Explaining his actions, Balwant Singh referred to the deadly anti-Sikh genocide which followed the assassination of Indira Gandhi and talked about how the perpetrators of the riots had not been brought to justice even after 25 years. In a letter to the Chief Justice of the High Court, he complained about discrimination at the hands of the country's judicial system and the rulers. Rajoana defended his actions citing the 1984 Operation Blue Star offensive at the Golden Temple and the killing of Sikhs during the 1984 anti-Sikh riots.

Rajoana was sentenced to death by a special CBI court and his execution was scheduled for 31 March 2012. In his will, Balwant Singh said that his wish was to donate his eyes to Lakhwinder Singh (Ragi at Golden Temple Amritsar) and his kidneys, heart or any other body part to needy patients. On 28 March 2012 India's Home Ministry stayed the execution following clemency appeals filed by the SGPC (mercy petition), a Sikh organization.

On stay of his execution, Balwant singh Rajoana said:

I have dedicated my life to the Panth (referred to Khalsa and meaning the Sikh Community) and have no regrets. So the stay doesn't make any difference to me ... This is a victory of real Khalsa Panth after every member of the Sikh Community rose to the occasion and successfully conveyed the strength of the Khalsa religion. I am ready to be hanged at any time and will live as long as God has decided for me. My happiness over the stay shouldn't be considered as my weakness. I am happy because Sikh Community has shocked the walls of the Delhi government, not because my hanging has been postponed.
— Balwant Singh Rajoana

On the 550th birth anniversary of Guru Nanak in September 2019, the Central Government recommended commuting his death sentence by the President under Section 72 of the Indian Constitution. However, the potential release of Rajoana is opposed by the family of the murdered Beant Singh, including his grandson Ravneet Singh Bittu. In December 2019, Union Home Minister Amit Shah said in the Lok Sabha that death sentence of Balwant Singh Rajoana, a convict in the assassination case of former Punjab Chief Minister Beant Singh, has not been commuted. "The sentence has not been commuted," he told the Parliamentarians in the Lower House today. Shah also urged the fellow members not to go by media reports which have stated that the ministry has recommended commuting the death sentence of Rajoana and the communication had been sent to Punjab government and Chandigarh administration. Shah made the remarks after the matter was raised by the Congress members and the grandson of late Beant Singh, Ravneet Singh Bittu during the question hour in the lower house. Bittu said that the members on Monday had demanded death sentence for those convicted in heinous cases against women but Rajoana's death sentence was sought to be commuted. He also sought a response from the Home Minister. Rajoana sent an appeal to the Supreme Court of India.

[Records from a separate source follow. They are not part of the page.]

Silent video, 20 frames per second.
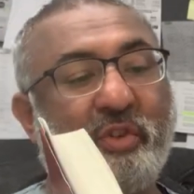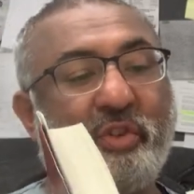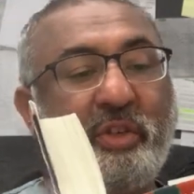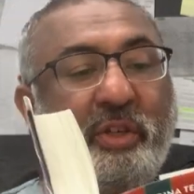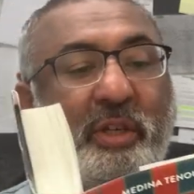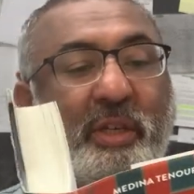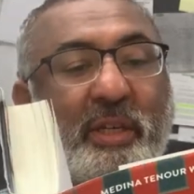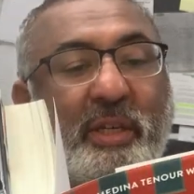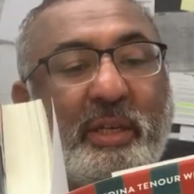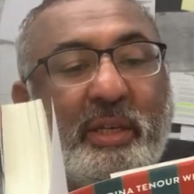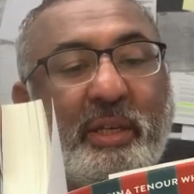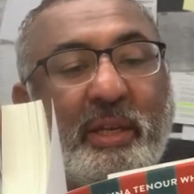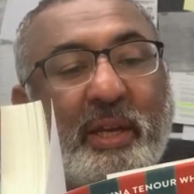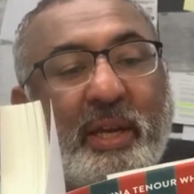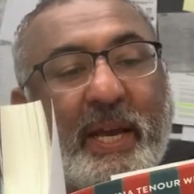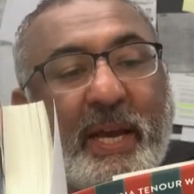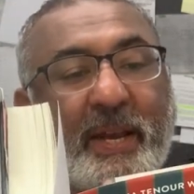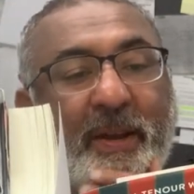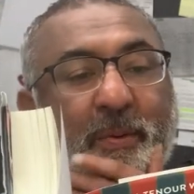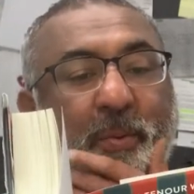
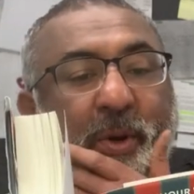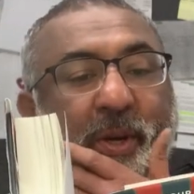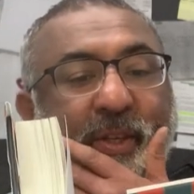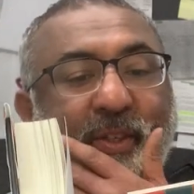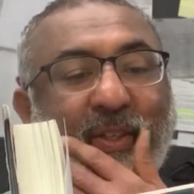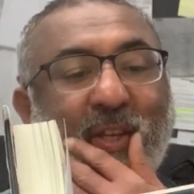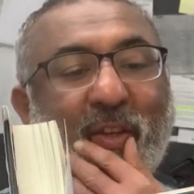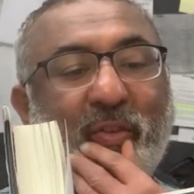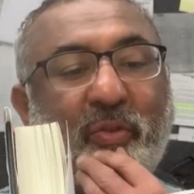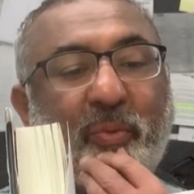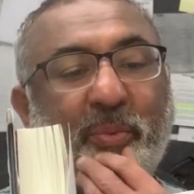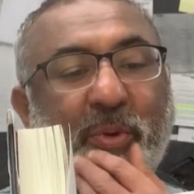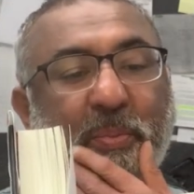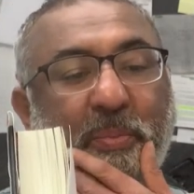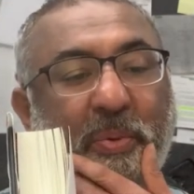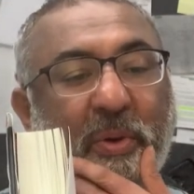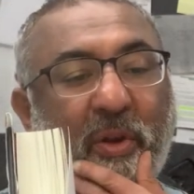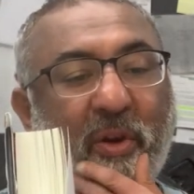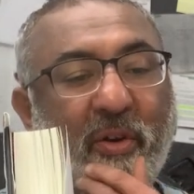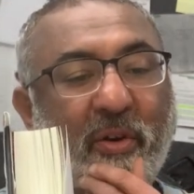And what it says from the
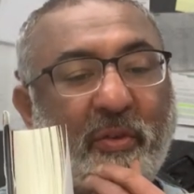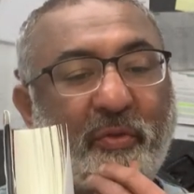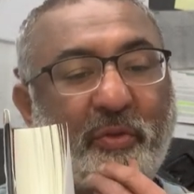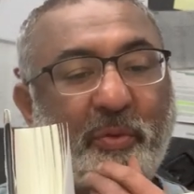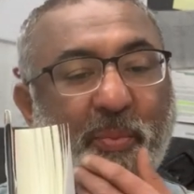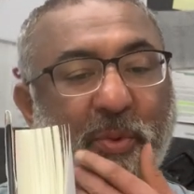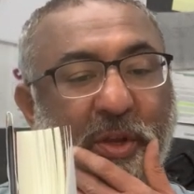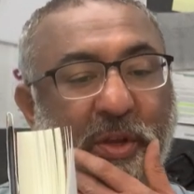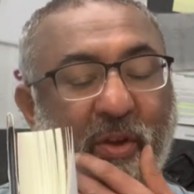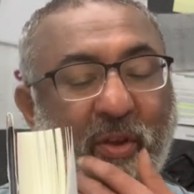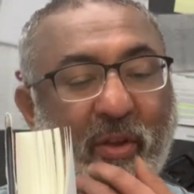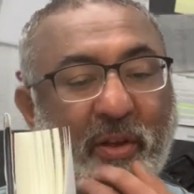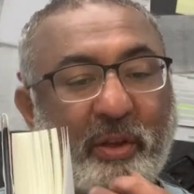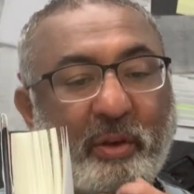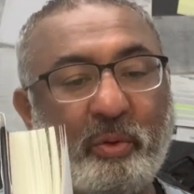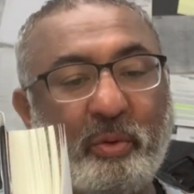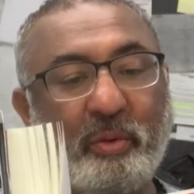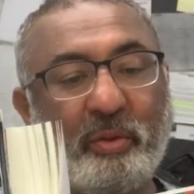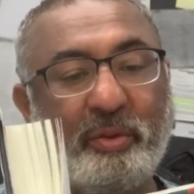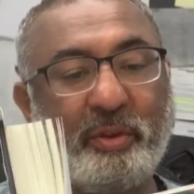blur from
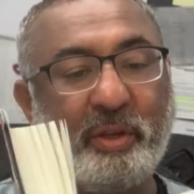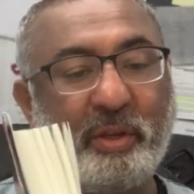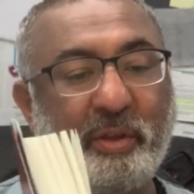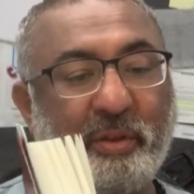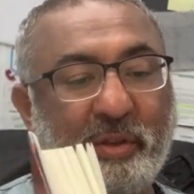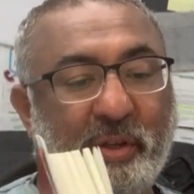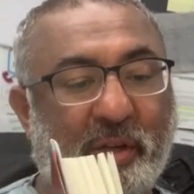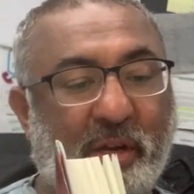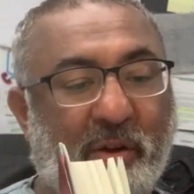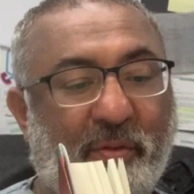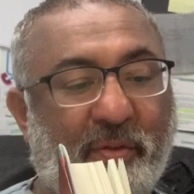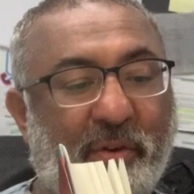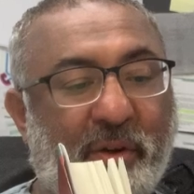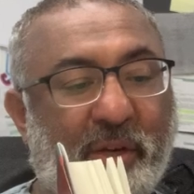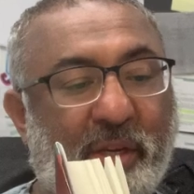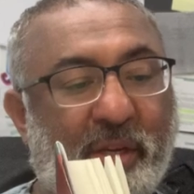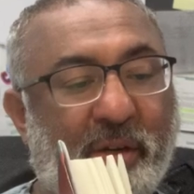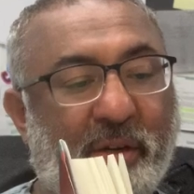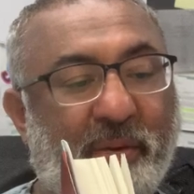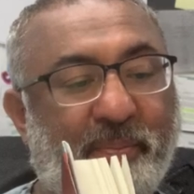the cover
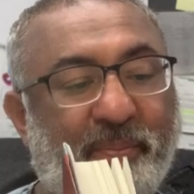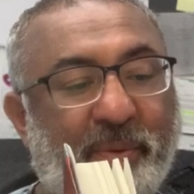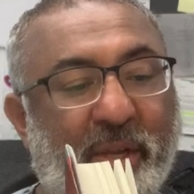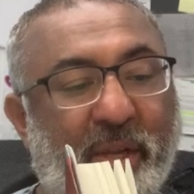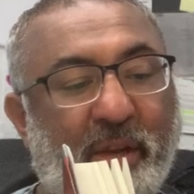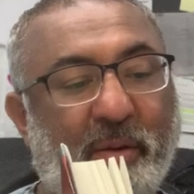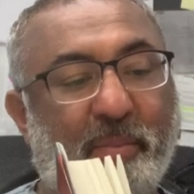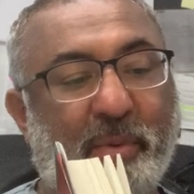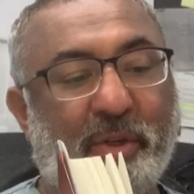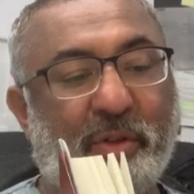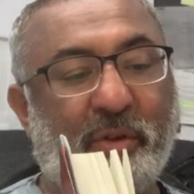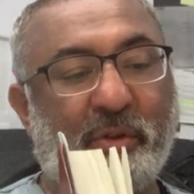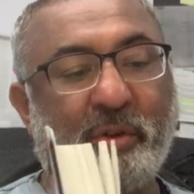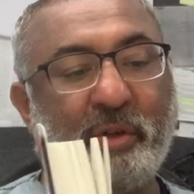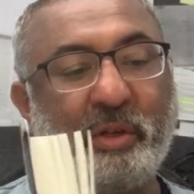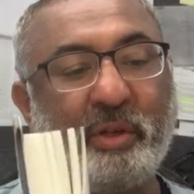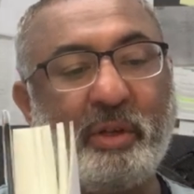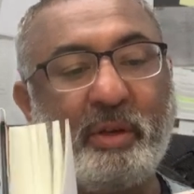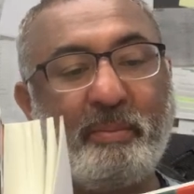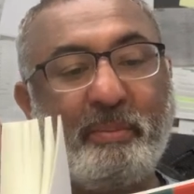here,
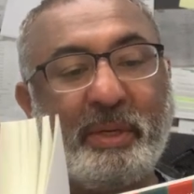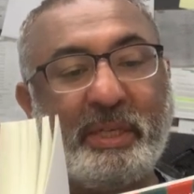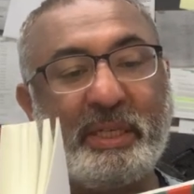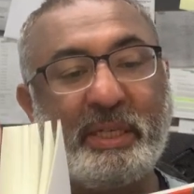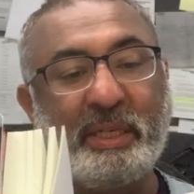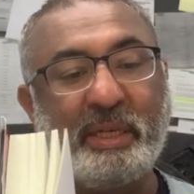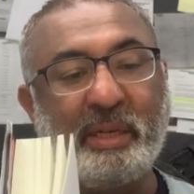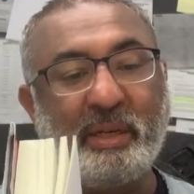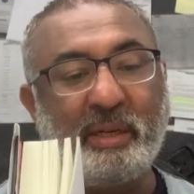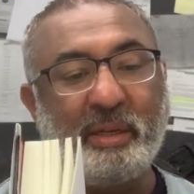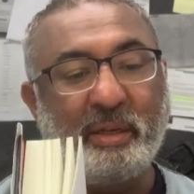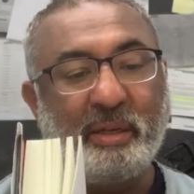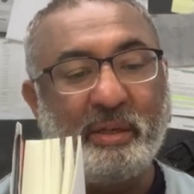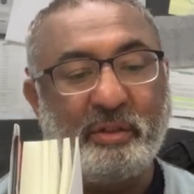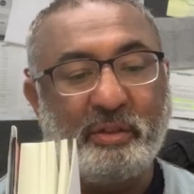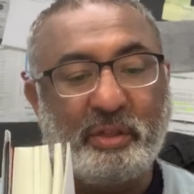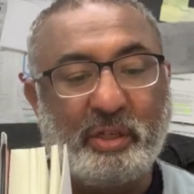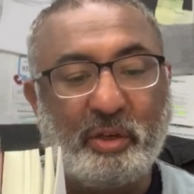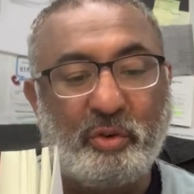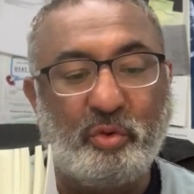Medina
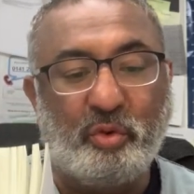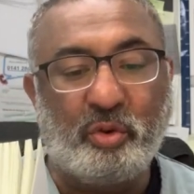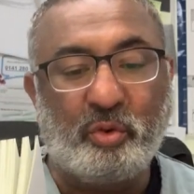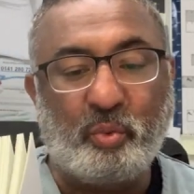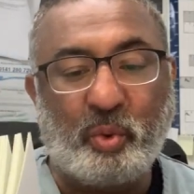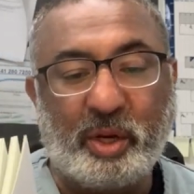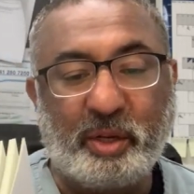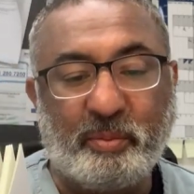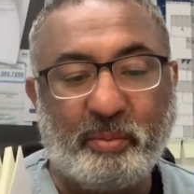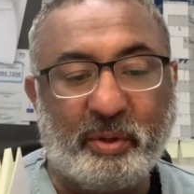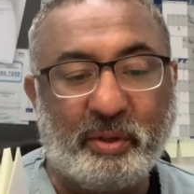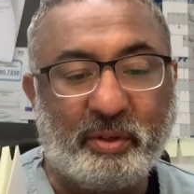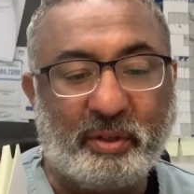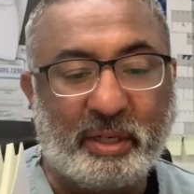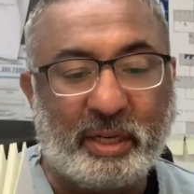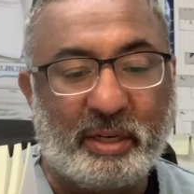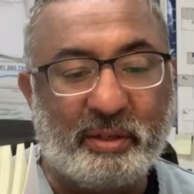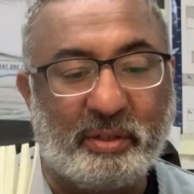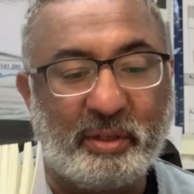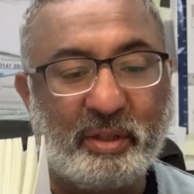Tenour Whiteman
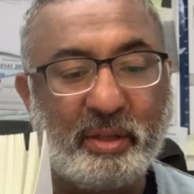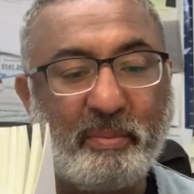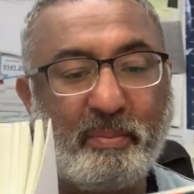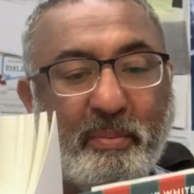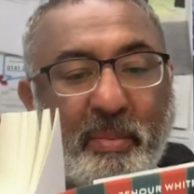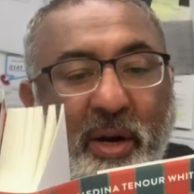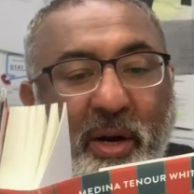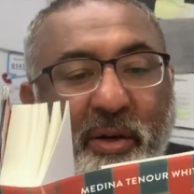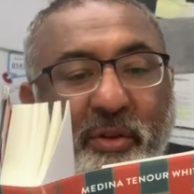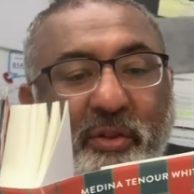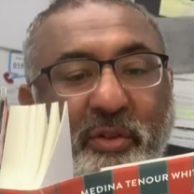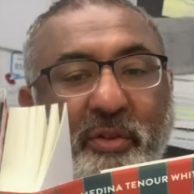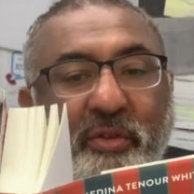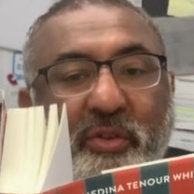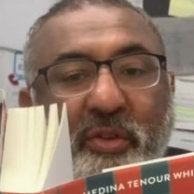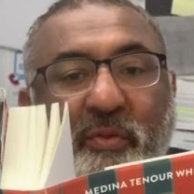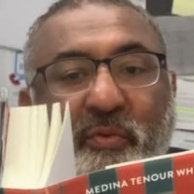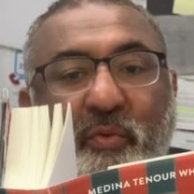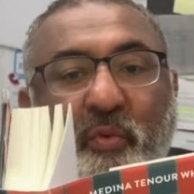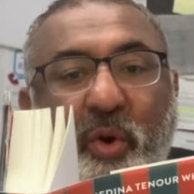stands at the margins
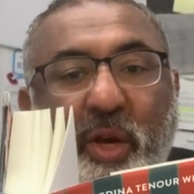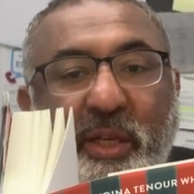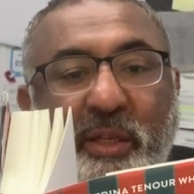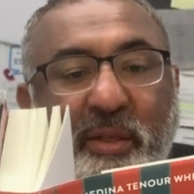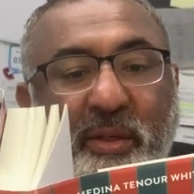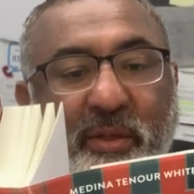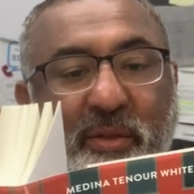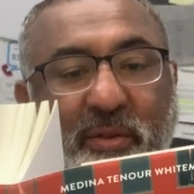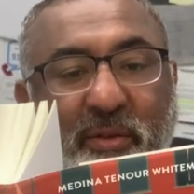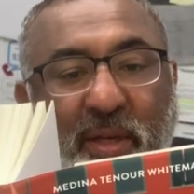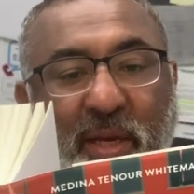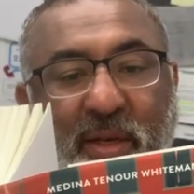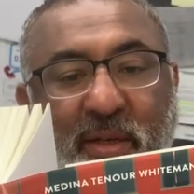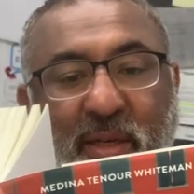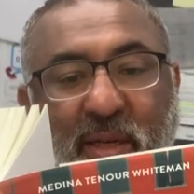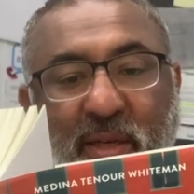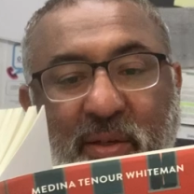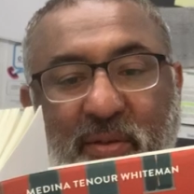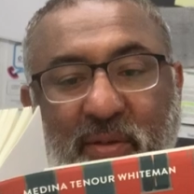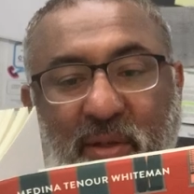of whiteness
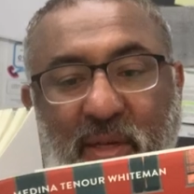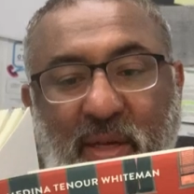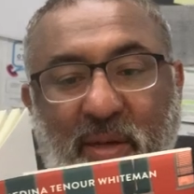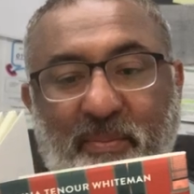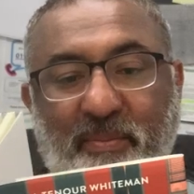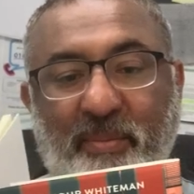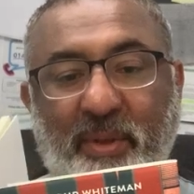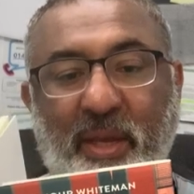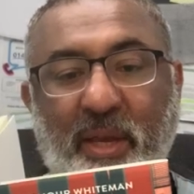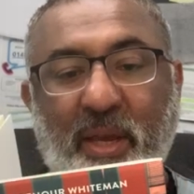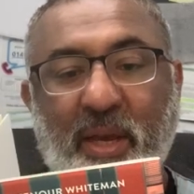and Islam.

For his legal battles, he received financial support from the Shiromani Gurdwara Parbandhak Committee and Shiromani Akali Dal. He is imprisoned at Patiala Central Jail. In 2022, he was briefly released from prison for an hour to attend his adoptive father's funeral at Gurdwara Baba Deep Singh, Ludhiana and urged the population to vote for the Shiromani Akali Dal political party in a then upcoming Punjab election.

== Awards ==
On 23 March 2012, he was awarded the title of "Living Martyr" (Jinda Shaheed) by Akal Takhat, the highest temporal seat of the Khalsa. Rajoana initially refused to accept the title, but later on 27 March, he accepted the title, saying that it will make him "more determined" towards his goals. Dilawar Singh Babbar was also awarded the title of "National Martyr" in the same order from Akal Takhat.